(ACTIVITY):
Please print each entry below exactly as it stands, but without any pictures.

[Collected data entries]

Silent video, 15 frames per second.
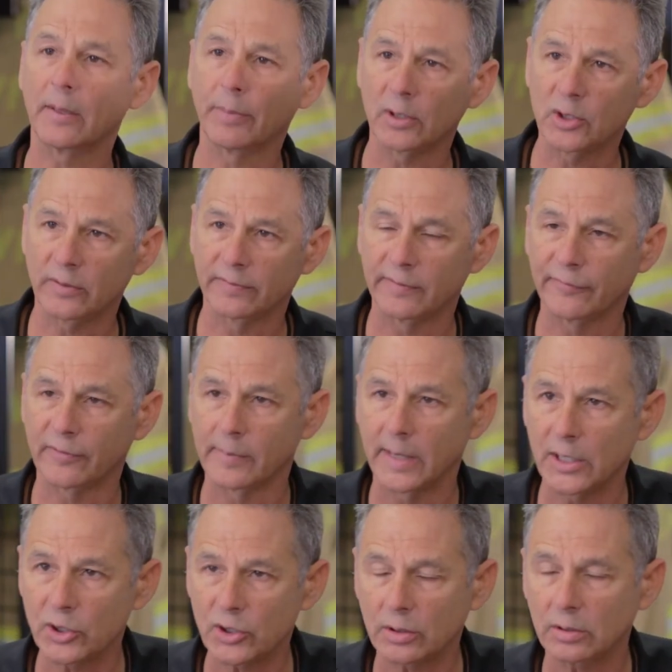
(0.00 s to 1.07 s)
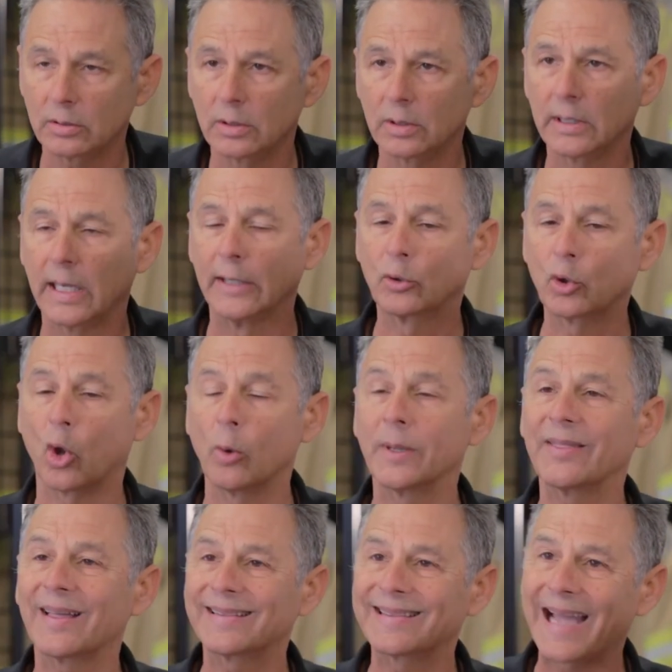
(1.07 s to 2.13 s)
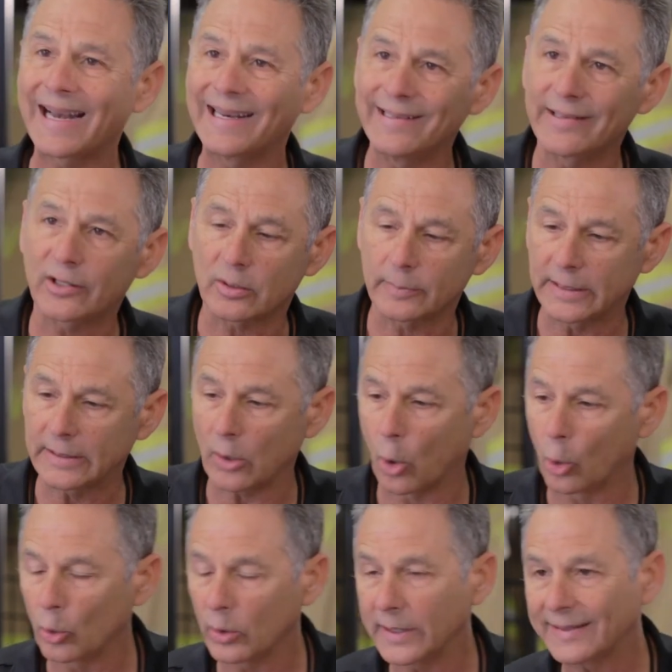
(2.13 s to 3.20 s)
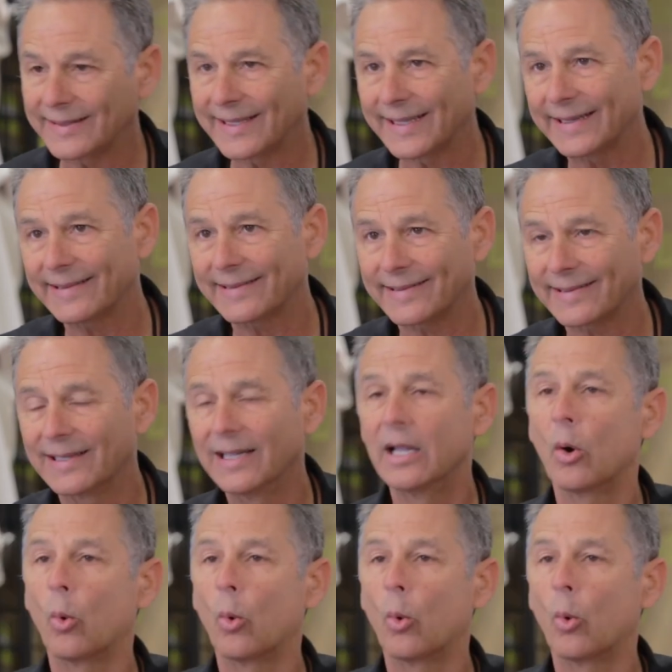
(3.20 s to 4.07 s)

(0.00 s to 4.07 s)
me a bunch of information. It told me that that instrument only ticks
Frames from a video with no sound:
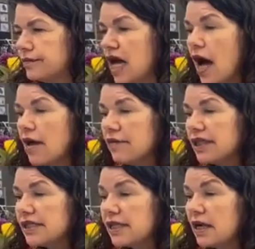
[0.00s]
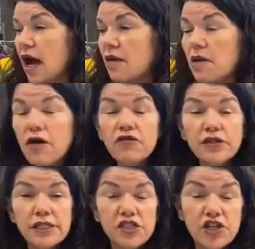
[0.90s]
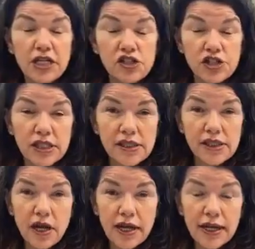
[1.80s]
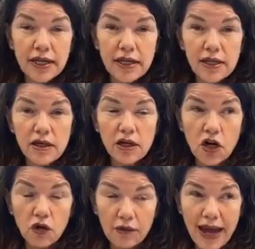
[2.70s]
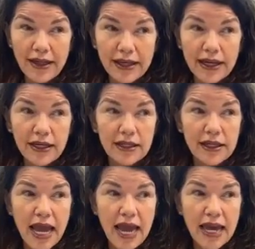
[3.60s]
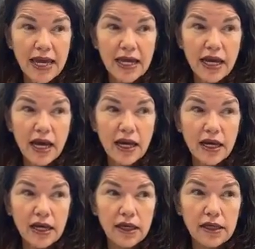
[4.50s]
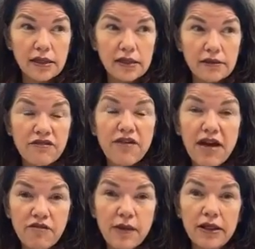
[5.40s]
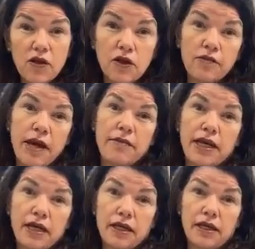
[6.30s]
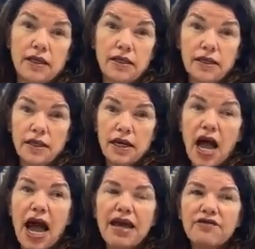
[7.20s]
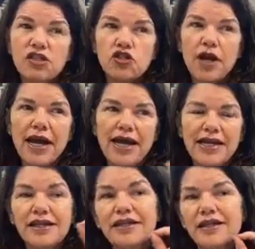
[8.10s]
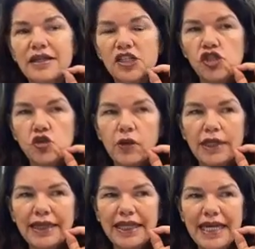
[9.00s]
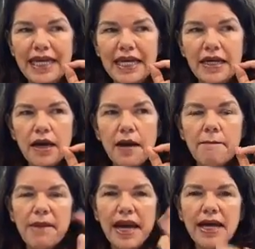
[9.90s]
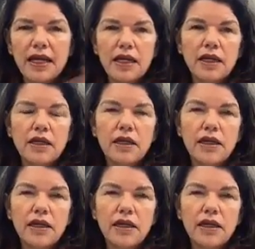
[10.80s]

Hmm, I listen. I'm all for suggestions on corralling a uh, five month old puppy. I even tried the short lead, but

(RESPONSE):
Silent video, 15 frames per second.
(0.00 s to 1.07 s)
(1.07 s to 2.13 s)
(2.13 s to 3.20 s)
(3.20 s to 4.07 s)

(0.00 s to 4.07 s)
me a bunch of information. It told me that that instrument only ticks
Frames from a video with no sound:
[0.00s]
[0.90s]
[1.80s]
[2.70s]
[3.60s]
[4.50s]
[5.40s]
[6.30s]
[7.20s]
[8.10s]
[9.00s]
[9.90s]
[10.80s]

Hmm, I listen. I'm all for suggestions on corralling a uh, five month old puppy. I even tried the short lead, but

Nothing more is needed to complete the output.